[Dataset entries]
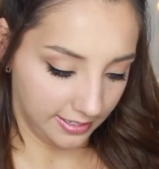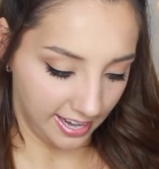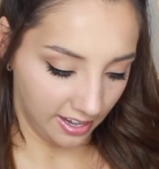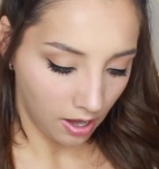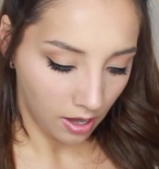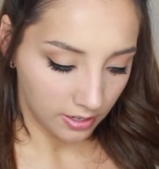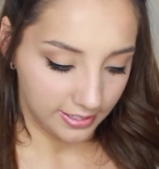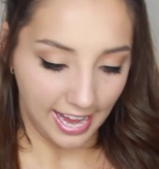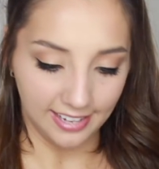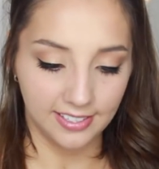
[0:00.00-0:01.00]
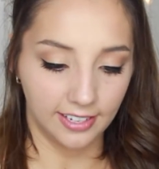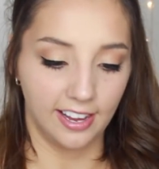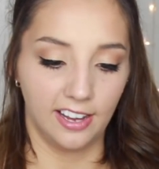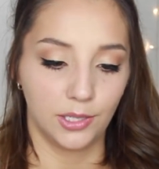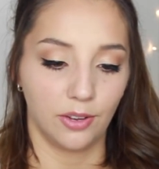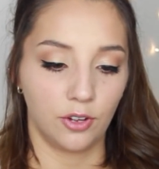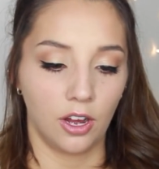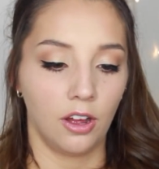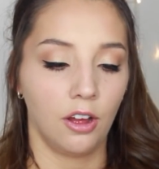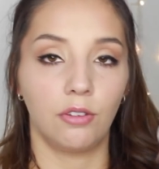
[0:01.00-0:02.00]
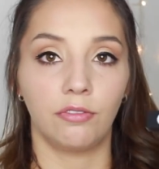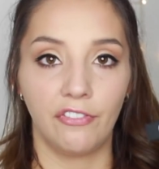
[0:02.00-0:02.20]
Okay, yes, okay, so I've got a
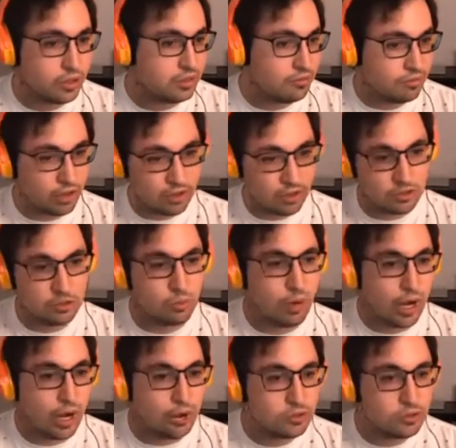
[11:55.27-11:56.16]
with
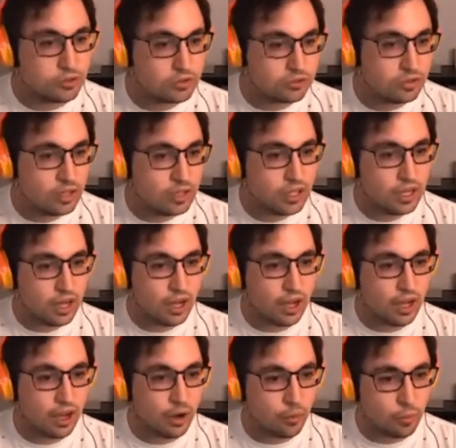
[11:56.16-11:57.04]
various routes
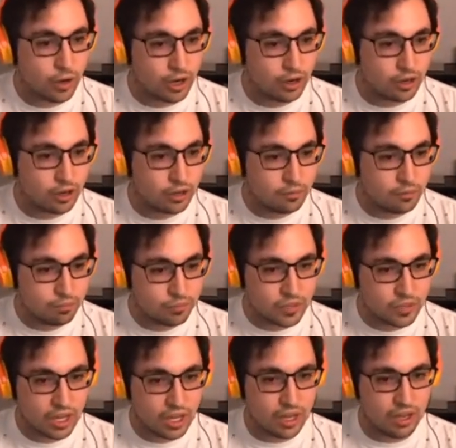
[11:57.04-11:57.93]
where
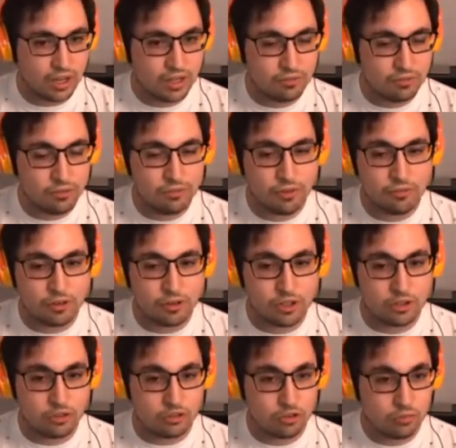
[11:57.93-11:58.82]
if you've
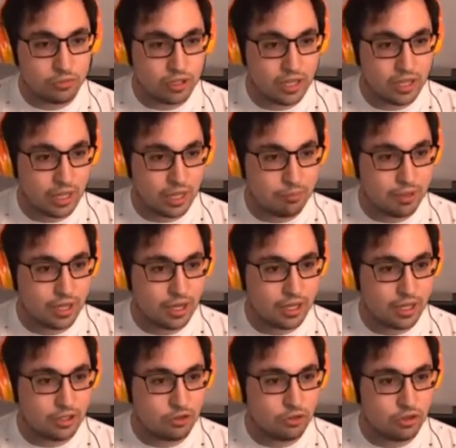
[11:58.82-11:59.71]
ever consumed an
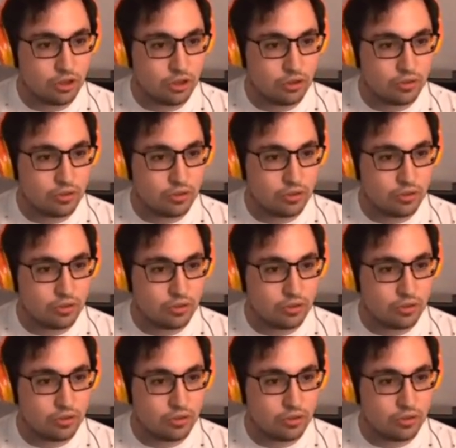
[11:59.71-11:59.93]
API, you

### ASSIGNED TASK
Nothing may be altered when you restate the records, but every picture must be dropped.

### THE ANSWER
[0:00.00-0:01.00]
[0:01.00-0:02.00]
[0:02.00-0:02.20]
Okay, yes, okay, so I've got a
[11:55.27-11:56.16]
with
[11:56.16-11:57.04]
various routes
[11:57.04-11:57.93]
where
[11:57.93-11:58.82]
if you've
[11:58.82-11:59.71]
ever consumed an
[11:59.71-11:59.93]
API, you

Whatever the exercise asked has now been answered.